▶ **Your objective**
Reproduce all entries below verbatim. Skip the pictures.

▶ **Data records**
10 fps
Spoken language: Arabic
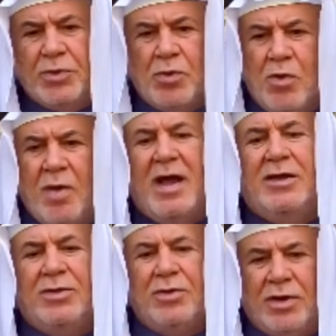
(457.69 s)
هو ما
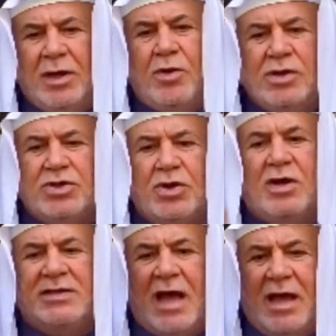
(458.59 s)
يدرون الكوليسترول
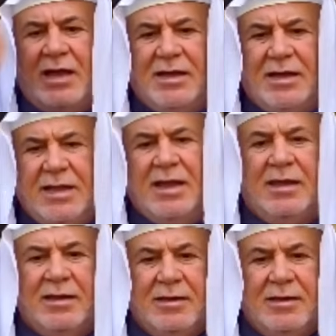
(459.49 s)
صاعد عنده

▶ **Result below**
10 fps
Spoken language: Arabic
(457.69 s)
هو ما
(458.59 s)
يدرون الكوليسترول
(459.49 s)
صاعد عنده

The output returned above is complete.